### [Work to complete]
Every record is to be copied unchanged, except that its pictures are removed.

### [Dataset records]
-.-.-

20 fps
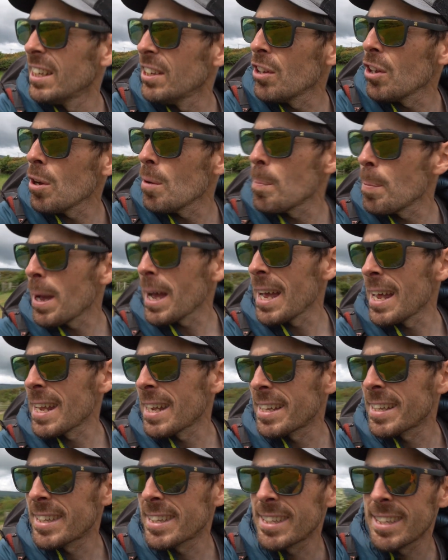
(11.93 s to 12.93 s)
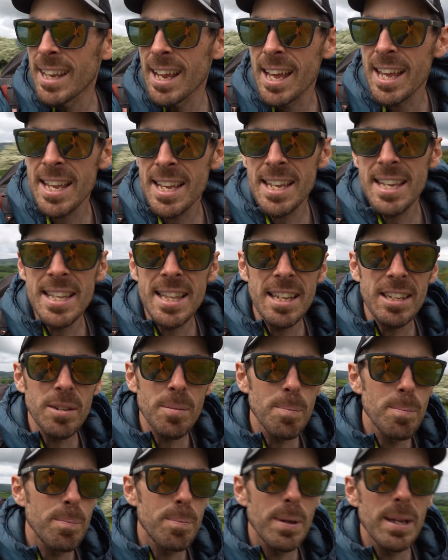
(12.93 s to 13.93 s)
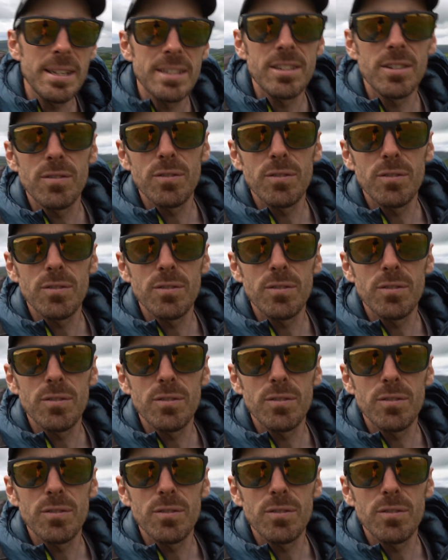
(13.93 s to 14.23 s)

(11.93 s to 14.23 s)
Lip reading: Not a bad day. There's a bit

-.-.-

### [Exercise output]
20 fps
(11.93 s to 12.93 s)
(12.93 s to 13.93 s)
(13.93 s to 14.23 s)

(11.93 s to 14.23 s)
Lip reading: Not a bad day. There's a bit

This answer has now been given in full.